How Company Culture Affects Security

This image showcases a gloved hand pointing towards the screen of an access-granting computer. This image is included in the, San Antonio-based, BPS Security’s article titled, “How Company Culture Affects Security”.

What exactly is Company Culture? According to Forbes (in an article published in 2021), “A company’s culture is important. But while there are undeniable effects of this concept, the idea itself is less clearly defined. However, the notion of “good” culture is traditionally understood as a company that experiences low staff turnover and high employee motivation (or productivity).” 

However, according to this article (which discusses some really important points), in today’s hybrid work environments, along with the increasing number of employees, it can be difficult to actually cultivate company culture — thus leaving it unattainable. So in 2022, it is better to think of “company culture” as a mutual, agreeable action and vision composed of a distillation of ideas/values from the entire company’s employee base.


(Forbes provides a few steps to help complete this daunting task!)

How it affects security

Ultimately, a company culture in which employees do not feel a sense of connection can foster resentments towards the company, and/or complacency.

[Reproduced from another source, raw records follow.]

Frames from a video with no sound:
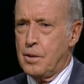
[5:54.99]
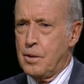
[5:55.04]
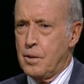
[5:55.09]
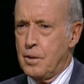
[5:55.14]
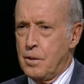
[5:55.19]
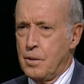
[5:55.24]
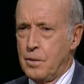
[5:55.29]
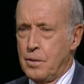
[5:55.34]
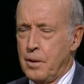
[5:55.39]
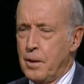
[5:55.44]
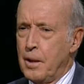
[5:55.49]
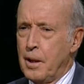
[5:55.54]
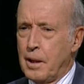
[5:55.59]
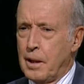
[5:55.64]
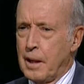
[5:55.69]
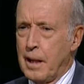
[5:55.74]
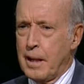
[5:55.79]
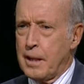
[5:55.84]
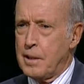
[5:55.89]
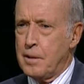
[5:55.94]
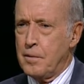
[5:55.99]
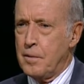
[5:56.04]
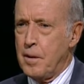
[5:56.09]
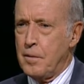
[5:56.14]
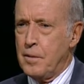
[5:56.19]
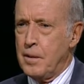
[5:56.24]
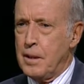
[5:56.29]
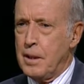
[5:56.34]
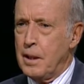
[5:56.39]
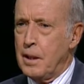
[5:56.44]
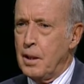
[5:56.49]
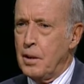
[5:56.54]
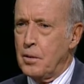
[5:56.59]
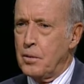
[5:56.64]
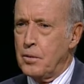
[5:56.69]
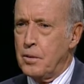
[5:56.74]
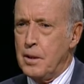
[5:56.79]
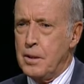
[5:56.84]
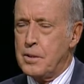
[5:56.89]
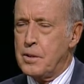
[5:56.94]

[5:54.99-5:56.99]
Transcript: to the neglect of everything else.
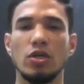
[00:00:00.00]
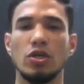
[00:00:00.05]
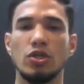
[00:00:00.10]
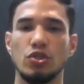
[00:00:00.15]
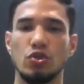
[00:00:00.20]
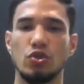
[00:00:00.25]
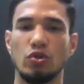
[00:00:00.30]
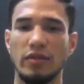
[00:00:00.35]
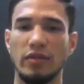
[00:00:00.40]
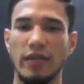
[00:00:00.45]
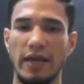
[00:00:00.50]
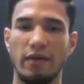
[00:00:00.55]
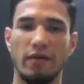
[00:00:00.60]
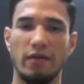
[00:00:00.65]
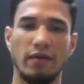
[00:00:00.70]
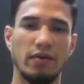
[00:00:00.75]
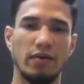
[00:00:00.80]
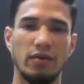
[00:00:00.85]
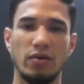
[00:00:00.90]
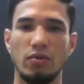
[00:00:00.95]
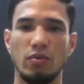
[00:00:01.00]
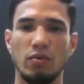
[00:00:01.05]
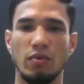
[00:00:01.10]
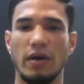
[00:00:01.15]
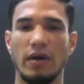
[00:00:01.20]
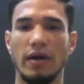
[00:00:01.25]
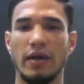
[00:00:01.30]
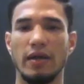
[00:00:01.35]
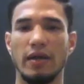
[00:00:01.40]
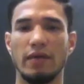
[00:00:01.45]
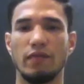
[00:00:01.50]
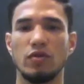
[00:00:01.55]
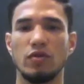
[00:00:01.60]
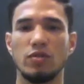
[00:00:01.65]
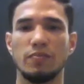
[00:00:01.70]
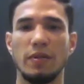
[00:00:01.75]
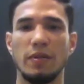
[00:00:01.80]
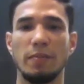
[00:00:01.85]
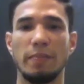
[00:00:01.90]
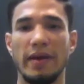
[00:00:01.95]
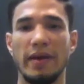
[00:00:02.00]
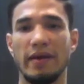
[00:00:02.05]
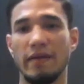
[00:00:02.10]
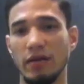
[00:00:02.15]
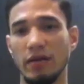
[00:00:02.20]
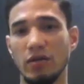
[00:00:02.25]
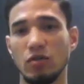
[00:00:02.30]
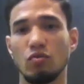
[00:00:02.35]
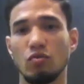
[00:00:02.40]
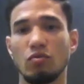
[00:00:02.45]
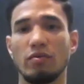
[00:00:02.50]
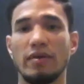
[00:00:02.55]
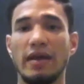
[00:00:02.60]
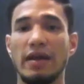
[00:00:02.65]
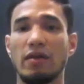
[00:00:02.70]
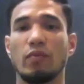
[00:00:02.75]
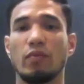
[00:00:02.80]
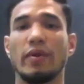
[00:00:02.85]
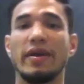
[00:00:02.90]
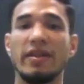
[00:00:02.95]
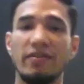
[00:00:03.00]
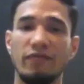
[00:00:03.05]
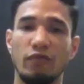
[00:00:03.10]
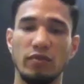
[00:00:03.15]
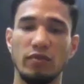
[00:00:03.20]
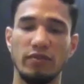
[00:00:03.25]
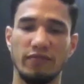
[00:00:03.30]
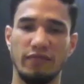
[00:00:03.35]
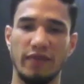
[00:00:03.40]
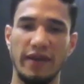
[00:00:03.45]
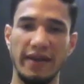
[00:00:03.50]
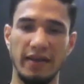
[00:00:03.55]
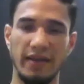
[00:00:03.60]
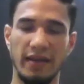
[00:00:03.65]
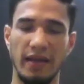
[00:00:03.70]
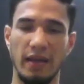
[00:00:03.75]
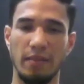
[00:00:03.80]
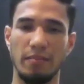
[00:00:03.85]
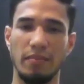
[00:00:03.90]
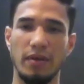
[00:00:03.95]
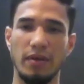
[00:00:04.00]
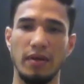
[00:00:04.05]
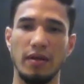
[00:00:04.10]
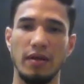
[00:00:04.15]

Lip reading: So there, I was preparing to get ready for the fight camp.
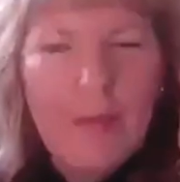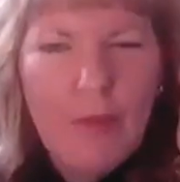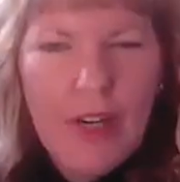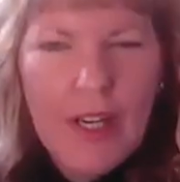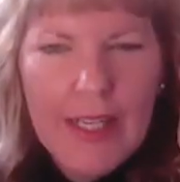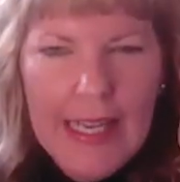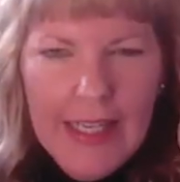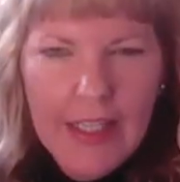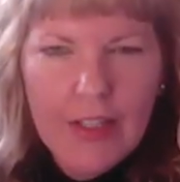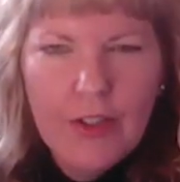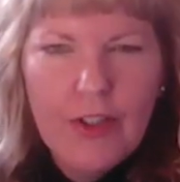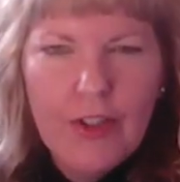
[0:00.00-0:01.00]
more
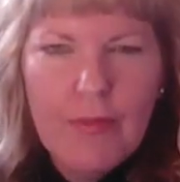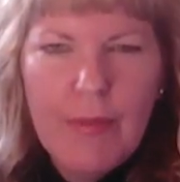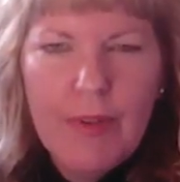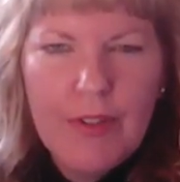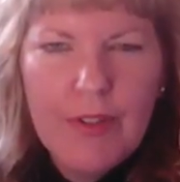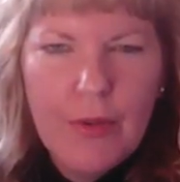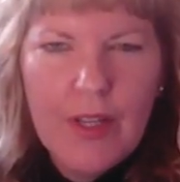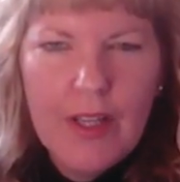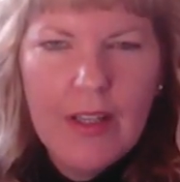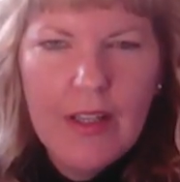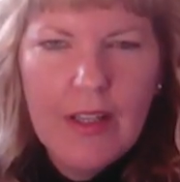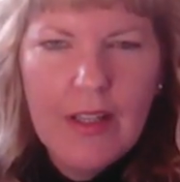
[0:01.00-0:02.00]
canadians should be
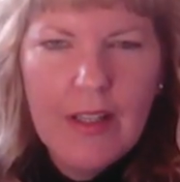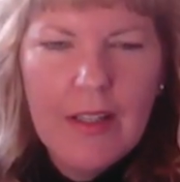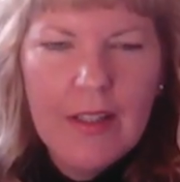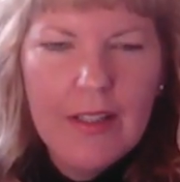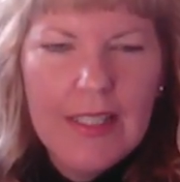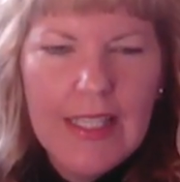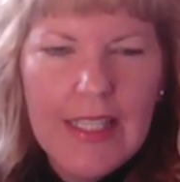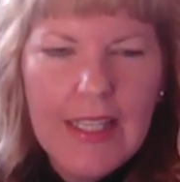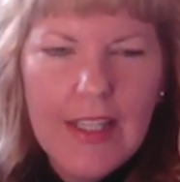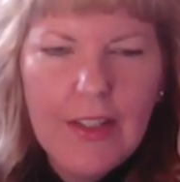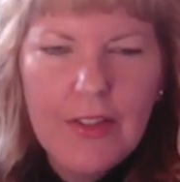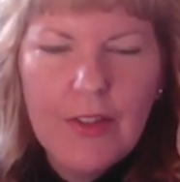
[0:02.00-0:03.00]
pursuing uh, a
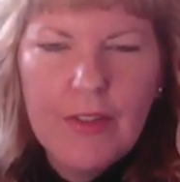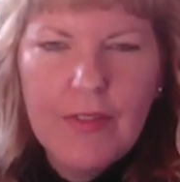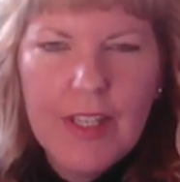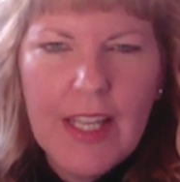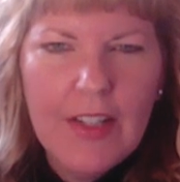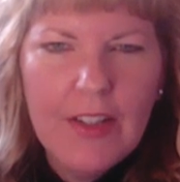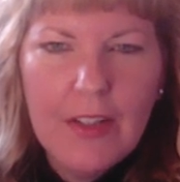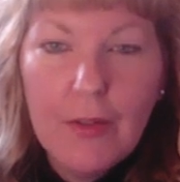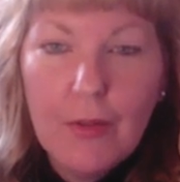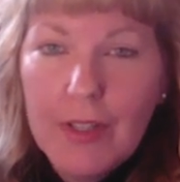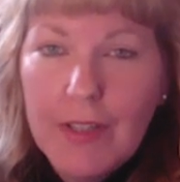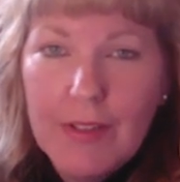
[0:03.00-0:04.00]
ceh certification
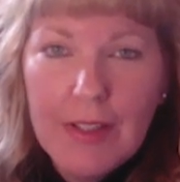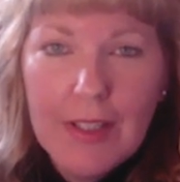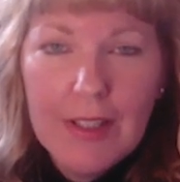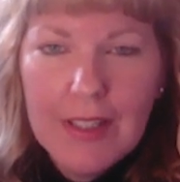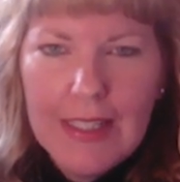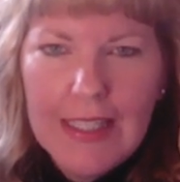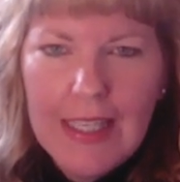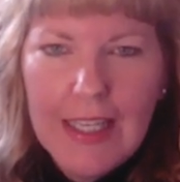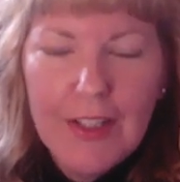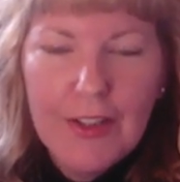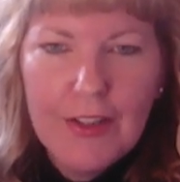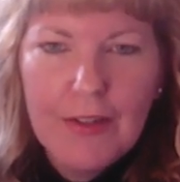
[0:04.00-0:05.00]
or even the
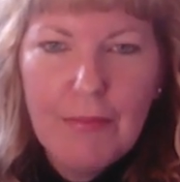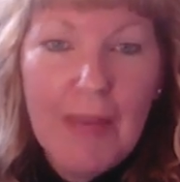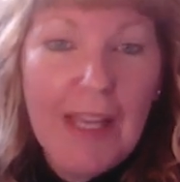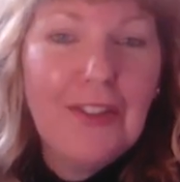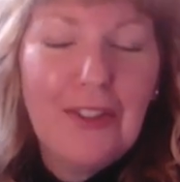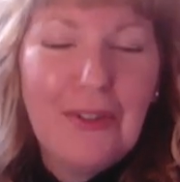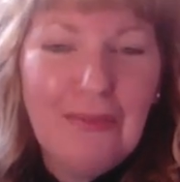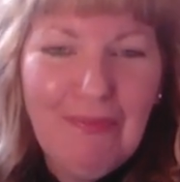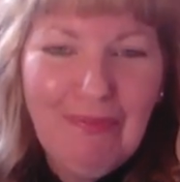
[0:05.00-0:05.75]
ceh master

When an employee harbors resentment, their not-so-good human-nature tendencies can rear their ugly heads, and then purposely attack and/or put the company at risk. As for complacency, this increases the chance of employees not noticing and/or reporting potential threats. 

This image showcases a company’s employee sketchily (in dim light) hacking into a company computer and holding what is likely not his credit card.. This image is included in the San Antonio-based, BPS Security’s article titled, “How Company Culture Affects Security”.
Now, combine both resentment and complacency and the company can have a serious security issue!

Company Culture Includes Security Personnel…

…Regardless of whether a security officer is a company’s employee or contract worker! Frankly, if the security guard does not feel valued or welcomed at a particular company, they too can grow resentful or complacent, too! Therefore, here at BPS Security, we really make sure guards will jive with the company culture when pairing security officers with a company!

Final Thoughts

By now, it should be apparent that company culture affects security, but don’t lose sleep — yet — as a security firm, we can help! Here at BPS Security, performing a Security Gap Report (identifying the major security issues for an individual company) is one of the first actions we take when onboarding a new client. That said, we do look at company culture, as it can be a security gap, and if we feel it is a threat we address it immediately by notifying the CEOs and outlining a plan to determine if internal theft is a current issue.